Je tiens à remercier tous les intervenants pour leur présentation de grande qualité et leur réflexion très aboutie. Vous avez parlé, les uns et les autres, du respect des valeurs humanistes, qui guide seul votre réflexion, sans autre a priori. Par ailleurs, vous avez dénoncé un certain paternalisme qui perdure dans nos institutions et notre société, et qui est très mal vécu par nos concitoyens. Les maçons ont toujours été présents dans les avancées sociétales : abolition de la peine de mort, légalisation de la contraception et de l'interruption volontaire de grossesse, dons d'organes pour la transplantation ou encore recherche sur les cellules souches embryonnaires. Il était donc naturel que nous vous écoutions sur les questions de procréation, d'accès aux origines et de génétique notamment. Nous vous entendrons plus tard également, lorsque nous légiférerons sur la question de la fin de vie, puisque, selon la tradition française, ce sujet n'est pas inclus dans la loi de bioéthique, mais dans une loi distincte.
Vous vous êtes montrés très largement favorables à l'extension de la PMA aux femmes seules et aux couples de femmes, assortie d'une clause de conscience pour les médecins ou ceux qui ne voudraient pas s'associer à une telle mission et la délégueraient à un confrère. Comment percevez-vous l'attitude de certaines associations et de la Conférence des évêques de France, opposés à l'ouverture de la PMA voire à la PMA elle-même, pour certains, qui refusent de respecter la clause de conscience des nombreuses femmes et des nombreux médecins qui veulent cette extension ? Ne devrait-il pas y avoir un respect de la clause de conscience dans un cas comme dans l'autre : dans celui où la PMA est étendue, pour ceux qui ne veulent pas l'étendre et, si elle n'est pas étendue, pour ceux qui veulent malgré tout y recourir ou la pratiquer ?
Ma deuxième question concerne les tests génétiques. Je pense que la France est le ou l'un des pays au monde où l'accès aux tests génétiques est le plus restreint. Cet accès est limité pour les adultes, puisque le test doit être prescrit par un médecin dans des conditions très définies. Il est également limité pour les nouveaux nés, le nombre de maladies diagnostiquées à la naissance étant moindre que dans la plupart des pays développés. Cela entraîne des retards de diagnostic et de traitement de maladies qui auraient été mieux prises en charge si elles l'avaient été dès la naissance – ou pendant le diagnostic préimplantatoire (DPI).
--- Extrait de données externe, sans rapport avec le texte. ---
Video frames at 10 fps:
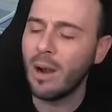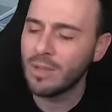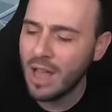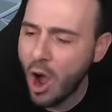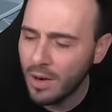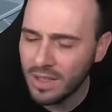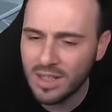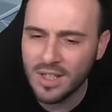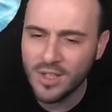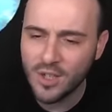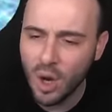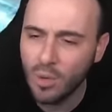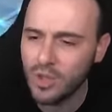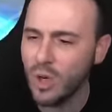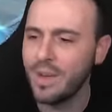I was honestly so
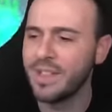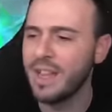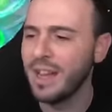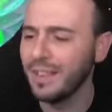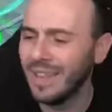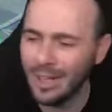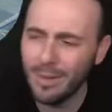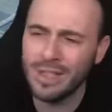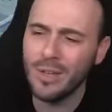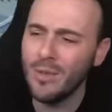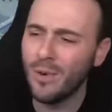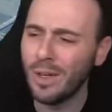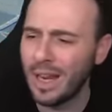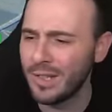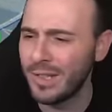so excited. I know he's a new
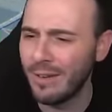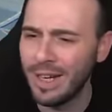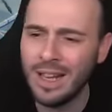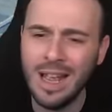Void Legendary.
Le professeur Nisand nous a rapporté récemment le cas, qui fait frémir, d'une femme qui avait bénéficié d'un diagnostic prénatal pour détecter une maladie génétique et très grave, mais qui n'avait pas eu le droit de bénéficier d'une recherche de trisomie 21. La femme a mis au monde un enfant exempt de la maladie génétique présente dans la famille – la probabilité étant de 25 % - mais atteint d'une trisomie 21 qui aurait très bien pu être dépistée.
Dans ce cas-là, ne devrait-on pas avoir une vision un peu moins restrictive de ces diagnostics ? Ceux qui s'y opposent parlent d'eugénisme. Je trouve étonnant que l'on utilise ce terme quand il s'agit de faire de la prophylaxie de maladies très rares et très graves. Cela n'a rien à voir avec l'eugénisme de masse, l'eugénisme d'État tel que le préconisait Alexis Carrel ou d'autres eugénistes du XXe siècle, qui vise à transformer l'espèce humaine et la génétique, et à faire naître des personnes ayant telles ou telles caractéristiques. J'ajoute que la définition de l'eugénisme ne permet pas d'inclure la prophylaxie de ces maladies.
Nous sommes donc là en dehors de l'eugénisme, et on ne devrait pas exclure à ce titre l'extension des diagnostics de DPI pour faire la prophylaxie des maladies les plus graves.
J'aimerais avoir votre vision sur ces deux points.